= Tina Shelton =

Tina Shelton is a US-American television journalist and stage personality, known mainly as reporter at KHON-TV in Honolulu, Hawai, the state's Fox News affiliate. Shelton is also a theatrical actress, appearing on various live theatrical productions.

==Career==

=== Education ===
Shelton is a graduate of the University of Hawai'i journalism program (Kapiʻolani Community College and University of Hawaiʻi at Mānoa) and was recognized as an "Outstanding Young Alumna" in the University of Hawaiʻi Distinguished Alumni Awards in 1989. She is the only journalist to be recognized as a University of Hawaiʻi Distinguished Alumni.

=== News casting ===
Shelton has been a mainstay in Hawaii television news reporting for over three decades. She got her start in broadcast news in 1977 at KHET (PBS Hawaii), and subsequently worked at KHVH news radio and Oceanic Cable Television.
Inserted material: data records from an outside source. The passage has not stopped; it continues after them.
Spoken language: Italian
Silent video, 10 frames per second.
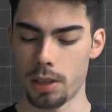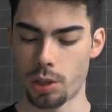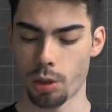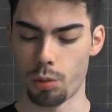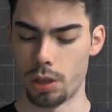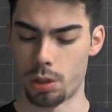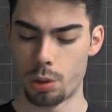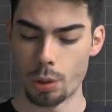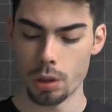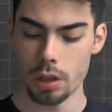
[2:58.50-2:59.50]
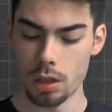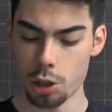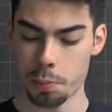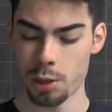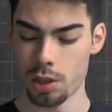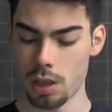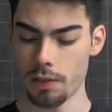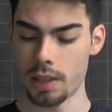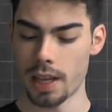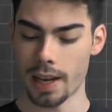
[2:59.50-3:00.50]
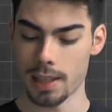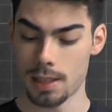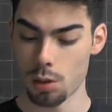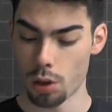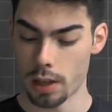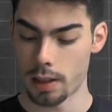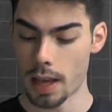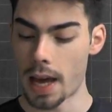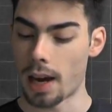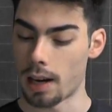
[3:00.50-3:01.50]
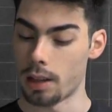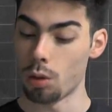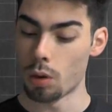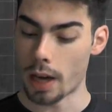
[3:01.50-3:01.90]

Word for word: dice questo, i dispositivi di areazione interna di un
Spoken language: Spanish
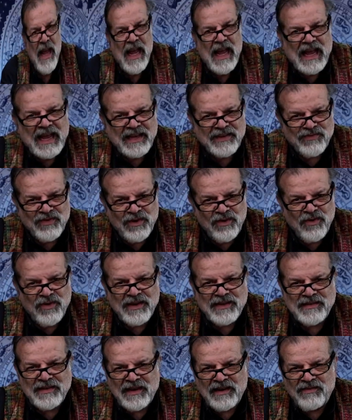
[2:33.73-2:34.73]
Eso es lo
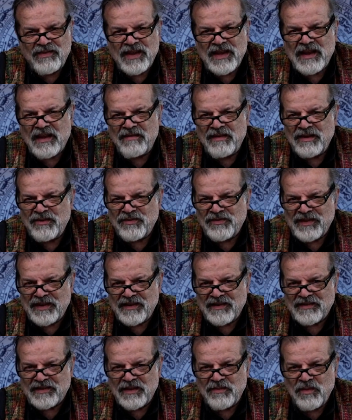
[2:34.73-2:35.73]
que significa Venus en
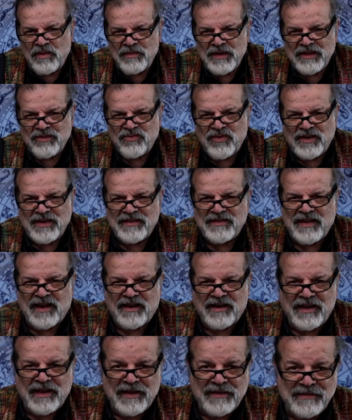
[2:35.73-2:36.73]
este momento, en esa
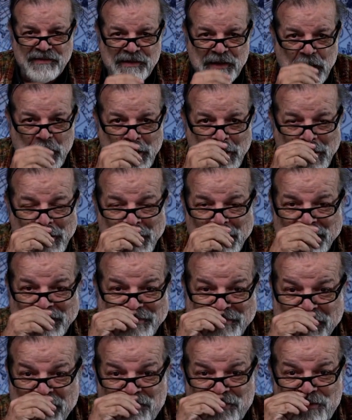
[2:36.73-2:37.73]
regencia.
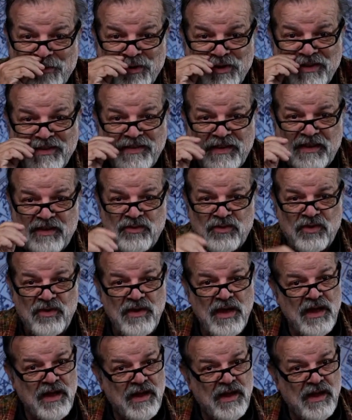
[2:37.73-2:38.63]
Está favoreciendo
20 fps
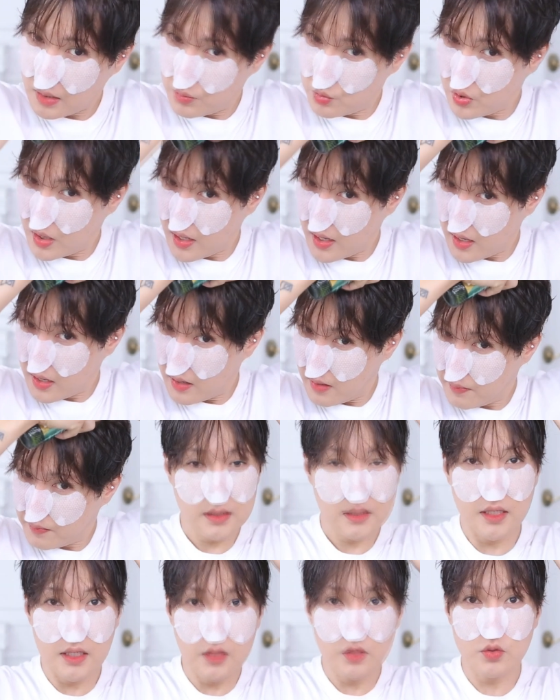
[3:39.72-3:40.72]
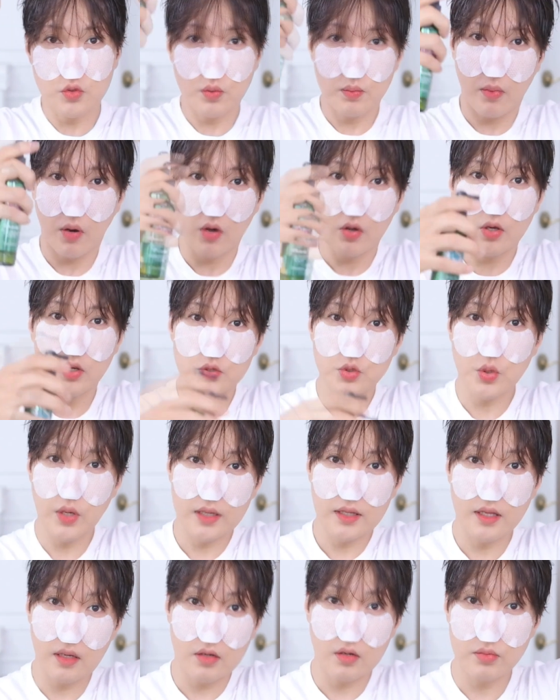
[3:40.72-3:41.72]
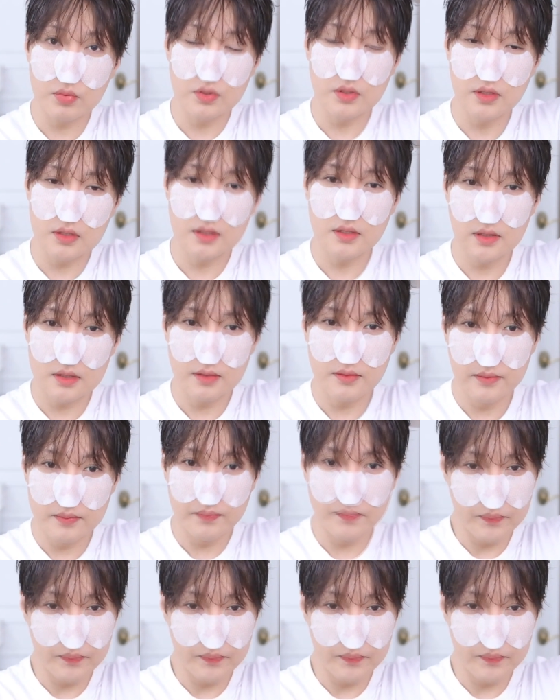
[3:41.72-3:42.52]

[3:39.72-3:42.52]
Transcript: 때문에 스킨을 좀 먹여줘야 돼요 여러분들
She later reported for KGMB-TV, KITV, and KHON-TV. She was known for her investigative reporting and covering the Federal District Court of the Hawaii District. Her work has been nominated for regional Emmy awards and she has won several local reporting awards. She retired from news casting in 2007.

=== Acting ===
Shelton is active in the Community Theater. She played Mrs. Anna Leonowens in the Rodgers and Hammerstein musical The King and I. She has also headlined in local productions of Guys and Dolls, Camelot and the musical Once Upon a Mattress with the Army Community Theater.

=== Public relations ===
On June 27, 2007, Shelton was appointed the director of public relations by the John A. Burns School of Medicine at the University of Hawaiʻi at Mānoa. She served as the institution's Communications Director before retiring from the medical school in early 2020.

==Family==
Shelton is married to Steve Beaudry. They were married on July 30, 1994, in Honolulu.